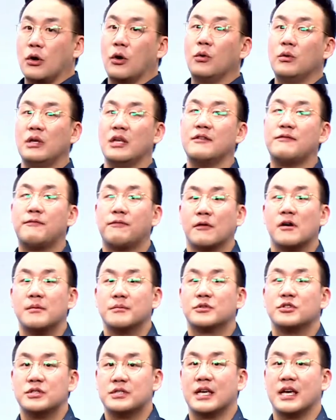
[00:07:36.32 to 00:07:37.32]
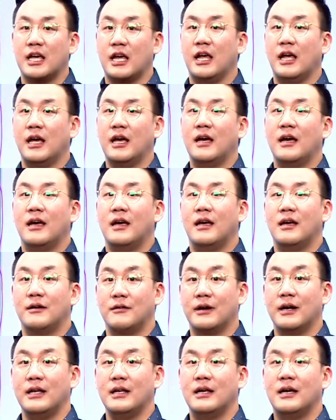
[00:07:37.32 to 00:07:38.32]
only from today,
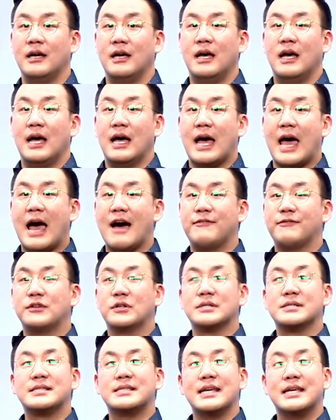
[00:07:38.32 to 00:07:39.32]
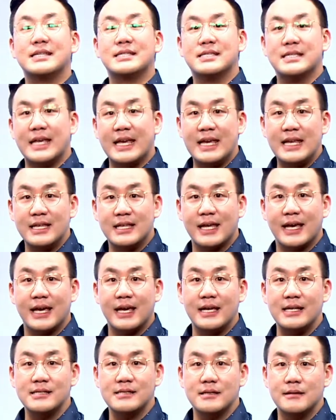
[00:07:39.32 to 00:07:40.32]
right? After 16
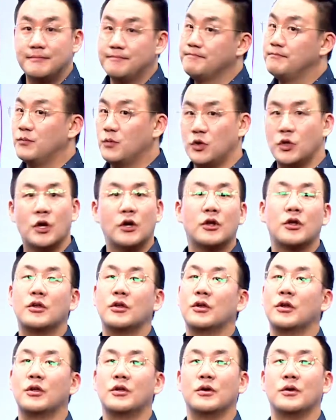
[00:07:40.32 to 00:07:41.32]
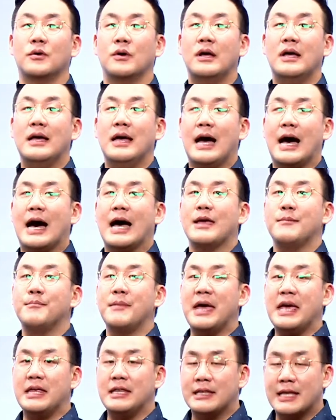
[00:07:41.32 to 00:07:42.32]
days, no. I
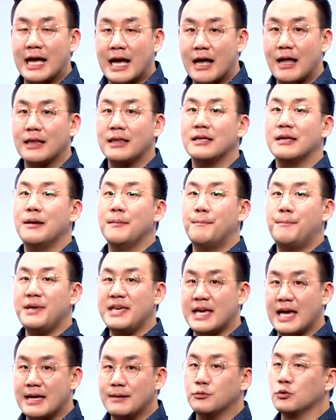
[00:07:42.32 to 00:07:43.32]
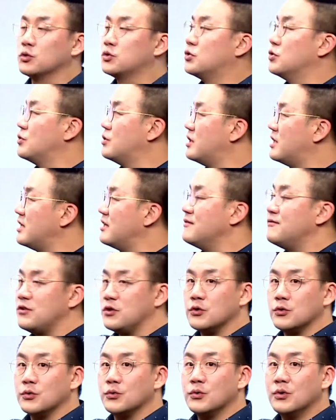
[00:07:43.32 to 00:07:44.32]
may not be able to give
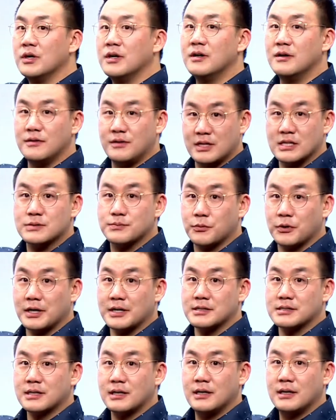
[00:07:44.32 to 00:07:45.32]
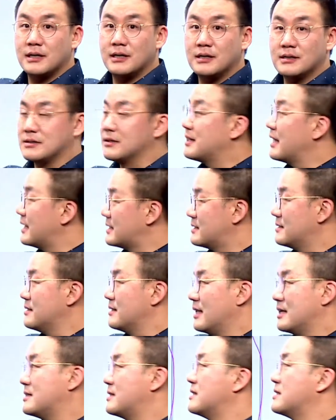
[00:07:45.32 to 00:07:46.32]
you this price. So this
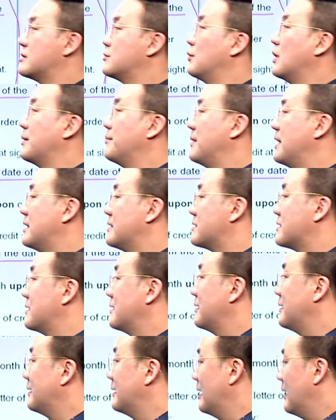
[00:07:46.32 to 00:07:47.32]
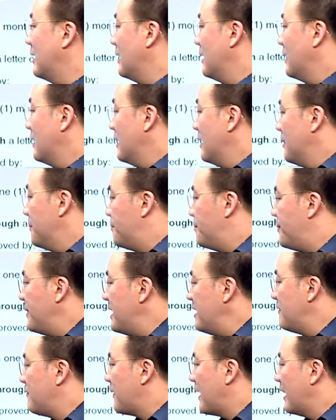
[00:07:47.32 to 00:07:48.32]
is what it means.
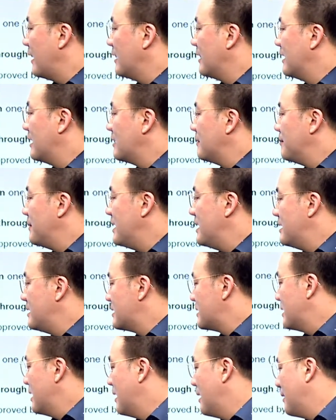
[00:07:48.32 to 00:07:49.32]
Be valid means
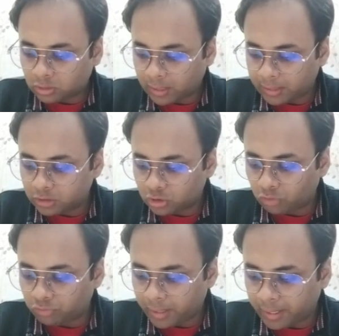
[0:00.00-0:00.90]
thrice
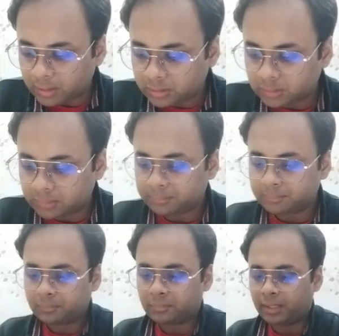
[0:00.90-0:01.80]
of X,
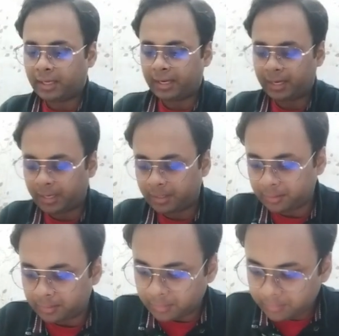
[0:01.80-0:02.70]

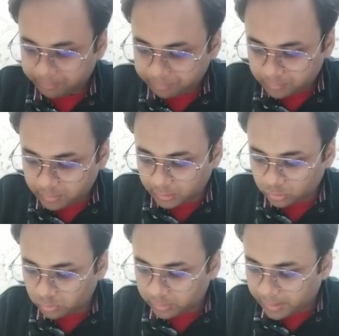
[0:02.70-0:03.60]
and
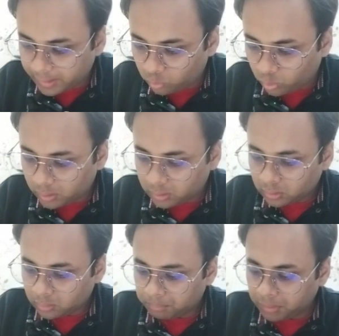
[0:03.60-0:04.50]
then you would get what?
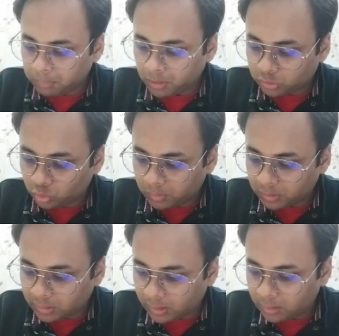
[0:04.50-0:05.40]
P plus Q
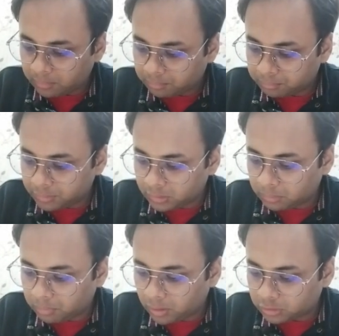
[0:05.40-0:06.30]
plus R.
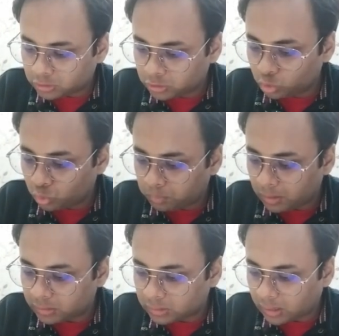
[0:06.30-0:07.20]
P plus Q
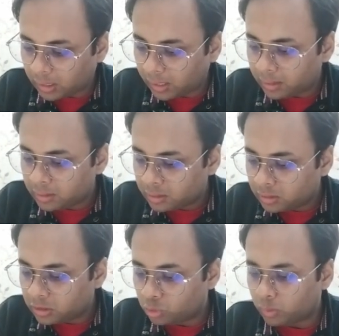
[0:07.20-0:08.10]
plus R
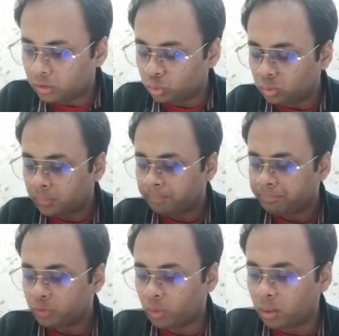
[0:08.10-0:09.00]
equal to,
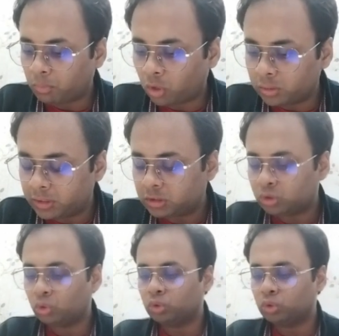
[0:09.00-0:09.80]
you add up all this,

▶ [What to produce]
From the line containing "[0:00.00-0:00.90]" to the final line above, both included, transcribe every line exactly and leave all pictures out.

▶ [Output for this task]
[0:00.00-0:00.90]
thrice
[0:00.90-0:01.80]
of X,
[0:01.80-0:02.70]

[0:02.70-0:03.60]
and
[0:03.60-0:04.50]
then you would get what?
[0:04.50-0:05.40]
P plus Q
[0:05.40-0:06.30]
plus R.
[0:06.30-0:07.20]
P plus Q
[0:07.20-0:08.10]
plus R
[0:08.10-0:09.00]
equal to,
[0:09.00-0:09.80]
you add up all this,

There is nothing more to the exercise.